C’est là une des fautes lourdes de la démocratie malade : Faires d’une minorité de personnes des hommes d’exception qui domine tels des maîtres absolus sur les populations. Ils ne sont que privilèges, traitements d’exception. Ces comportements sont incompatibles avec le progrès social. Ils favorisent plutôt la domination, voir le diktat, de la minorité sur la majorité. Les dominants n’ont que faire de la remise en question, ils se contentent de régner. Voici les employés de luxe devenus les maîtres de leurs employeurs.

Pour le retour à la suprématie des peuples.

Il faut que la rationalité politique regagne tous les esprits en Afrique. Il en va de notre santé politique, économique ainsi que de la dignité du pays. Les dirigeants méritent certainement le respect de leurs fonctions et de la symbolique qui va avec. Toutefois, ils ne sont nullement les maîtres du jeu. Les peuples si ! Tous les dirigeants doivent s’agenouiller politiquement devant les besoins des peuples. En revanche, aucun peuple n’a à s’écraser devant des dirigeants. Si cela arrive… Il faut dire bonjour soit à des appareils étatiques autoritaires soit à des dictatures déguisés en démocratie.

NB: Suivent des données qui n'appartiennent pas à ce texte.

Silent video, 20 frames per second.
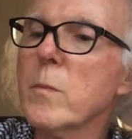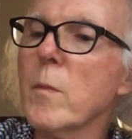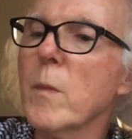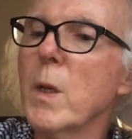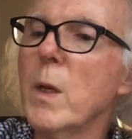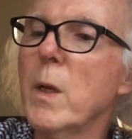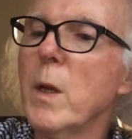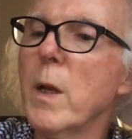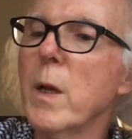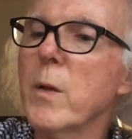
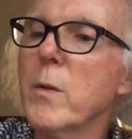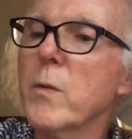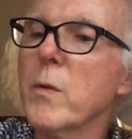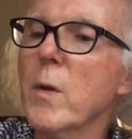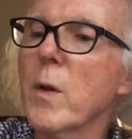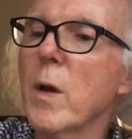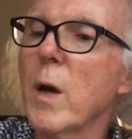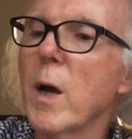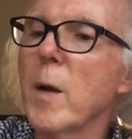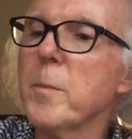It has
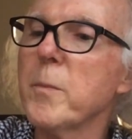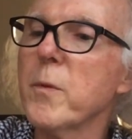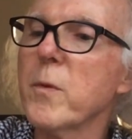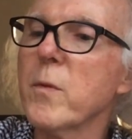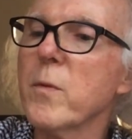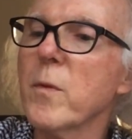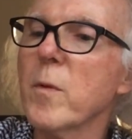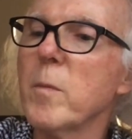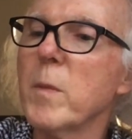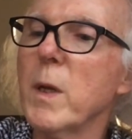hops
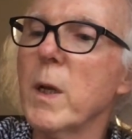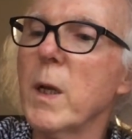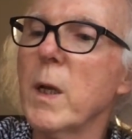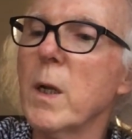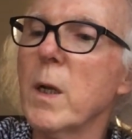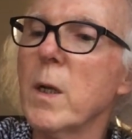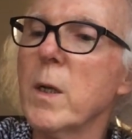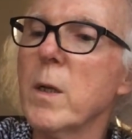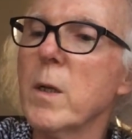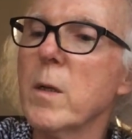from
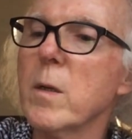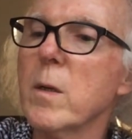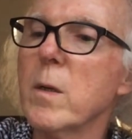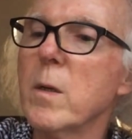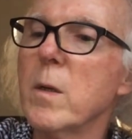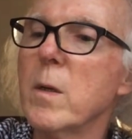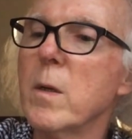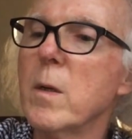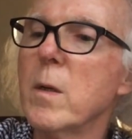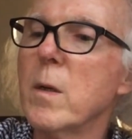England
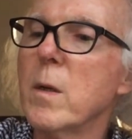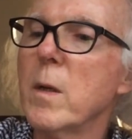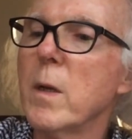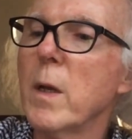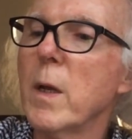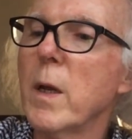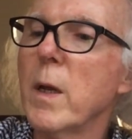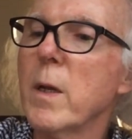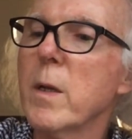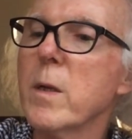
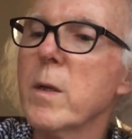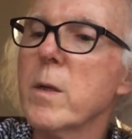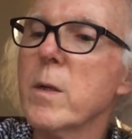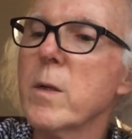and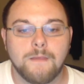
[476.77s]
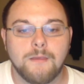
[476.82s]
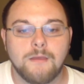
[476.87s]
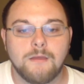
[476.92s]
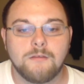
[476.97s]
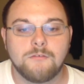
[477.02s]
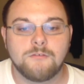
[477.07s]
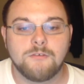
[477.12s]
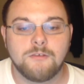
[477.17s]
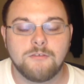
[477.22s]

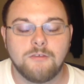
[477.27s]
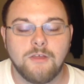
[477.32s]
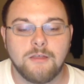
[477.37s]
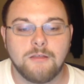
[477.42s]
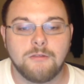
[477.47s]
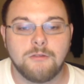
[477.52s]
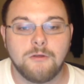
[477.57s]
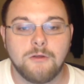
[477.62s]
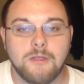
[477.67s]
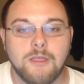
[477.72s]
She's like
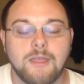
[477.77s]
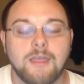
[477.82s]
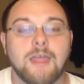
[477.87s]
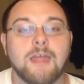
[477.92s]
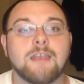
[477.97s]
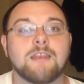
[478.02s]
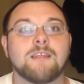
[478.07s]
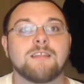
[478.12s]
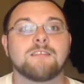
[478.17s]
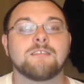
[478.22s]
looking at
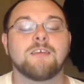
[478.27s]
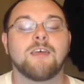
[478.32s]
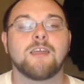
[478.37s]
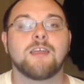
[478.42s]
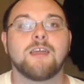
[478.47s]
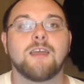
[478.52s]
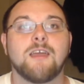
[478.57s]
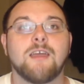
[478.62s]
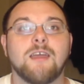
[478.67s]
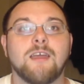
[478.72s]
it. It's like,
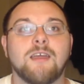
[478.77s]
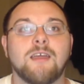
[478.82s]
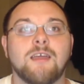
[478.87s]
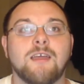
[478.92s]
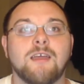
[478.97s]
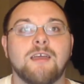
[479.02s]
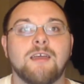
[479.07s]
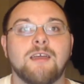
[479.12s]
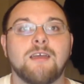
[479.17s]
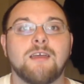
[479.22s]

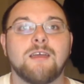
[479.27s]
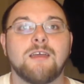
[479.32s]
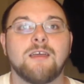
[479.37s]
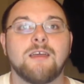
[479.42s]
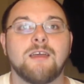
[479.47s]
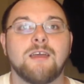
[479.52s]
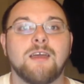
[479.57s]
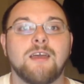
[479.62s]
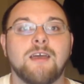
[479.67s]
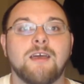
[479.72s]

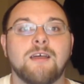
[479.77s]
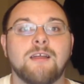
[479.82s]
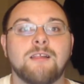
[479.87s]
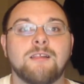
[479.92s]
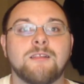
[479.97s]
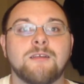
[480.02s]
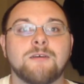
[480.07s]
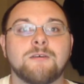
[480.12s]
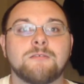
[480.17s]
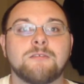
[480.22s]

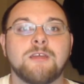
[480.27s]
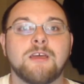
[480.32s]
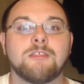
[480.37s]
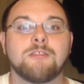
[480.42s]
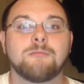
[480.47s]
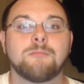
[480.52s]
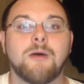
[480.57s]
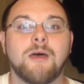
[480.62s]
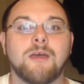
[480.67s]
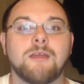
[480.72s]
hello, death,
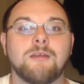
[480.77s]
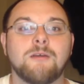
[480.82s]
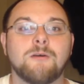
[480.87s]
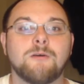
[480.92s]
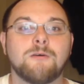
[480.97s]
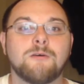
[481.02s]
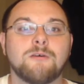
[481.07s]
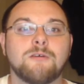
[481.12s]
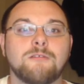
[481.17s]
my old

Dans une démocratie sérieuse : un ministre n’a pas le droit d’engueuler des étudiants au prétexte qu’ils s’inscrivent en majorité dans des départements relatifs aux sciences humaines ; un général d’armée ne doit guère intimider un citoyen pour lui ravir abusivement un terrain ; un député n’a pas le droit de menacer les citoyens d’une circonscription s’ils ne votent pas pour lui. Personne n’est tenu de se courber pour saluer un sénateur, encore moins un directeur. La bienséance et la politesse ne sont pas les filles de la soumission sociale.

Il faut en finir avec l’attitude effrontée de ces dirigeants qui affirment éduquer les peuples. Ces positions paternalistes qui infantilisent les peuples ont un sens insultant. Les Africains doivent réaliser qu’ils n’ont aucun intérêt à accepter ce type de rapports sociaux, sinon ils en auraient vu les fruits depuis les années 1950. Les peuples africains doivent retrouver leur statut : celui de faiseur de dirigeants.

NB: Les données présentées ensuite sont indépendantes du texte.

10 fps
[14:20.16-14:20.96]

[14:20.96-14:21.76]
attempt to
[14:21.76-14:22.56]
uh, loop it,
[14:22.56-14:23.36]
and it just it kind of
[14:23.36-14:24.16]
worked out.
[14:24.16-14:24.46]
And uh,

Revendique à la suprématie éclairée du peuple revient à neutraliser la violence qui lui ait faite. Cette dernière le réduit au statut de « n’être rien » pour reprendre d’Achille Mbembé. C’est-à-dire une un sujet « aboli et dépourvu de puissance, repoussé plus loin encore, de l’autre côté, en arrière-monde existant, dans le hors monde, prend sur soi l’acte de sa propre destruction et prolonge sa propre crucifixion »[6]. Les peuples doivent sans hésitation reprendre le contrôle dans la relation avec les dirigeants. C’est un appel à la responsabilité politique, une condition pour une démocratie réelle.

Revenir à la suprématie éclairée du peuple est un travail psychologique permettant de sortir d’une aliénation politique. Il faut guérir des « blessures […] infligées et qui, aujourd’hui, s’expriment sous la forme d’une perte et de l’estime de soi, d’un complexe intériorisé d’infériorité pour certains et, pour d’autres, d’un manque abyssal de confiance en soi »[7].

Et qu’on se le dise bien. Un dirigeant ne peut engendrer un peuple alors qu’un peuple si. Que les peuples prennent conscience de leur statut réel à un moment où le pharaonisme démocratique d’une minorité devient une entrave à l’émancipation du plus grand nombre.

H-W OTATA

[1]             Telle est la définition de Michel Onfray.

[2]             Dupuis-Déri (F.), Nous n’irons plus aux urnes. Plaidoyer pour une abstention, Lux Editeur, Coll. « Lettres libres », 2019.

[3]             Obenga (T.), Les Bantu. Langues, peuples, civilisations, Paris, Présence Africaine, 2000.

[4]             Dupuis-Deri (F.), Démocratie. Histoire politique d’un mot aux Etats-Unis et en France, Montréal, Lux Editeurs, coll. « humintés », 2013.

[5]             Ateba Eyene (C.S.), Les paradoxes du pays organisateur. Elites productrices ou prédatrices. Le cas de la province Sud-Cameroun à l’ère de Biya (1986-2007), Yaoundé, Edition Saint Paul, 2008.

[6]             Mbembé (A.), De la postcolonie. Essai sur l’imagination politique dans l’Afrique contemporaine, Paris, Edition Karthala, coll. « Les Afriques », 2000.

[7]             Sarr (F.), Afrotopia, Paris, Philippe Rey, 2016.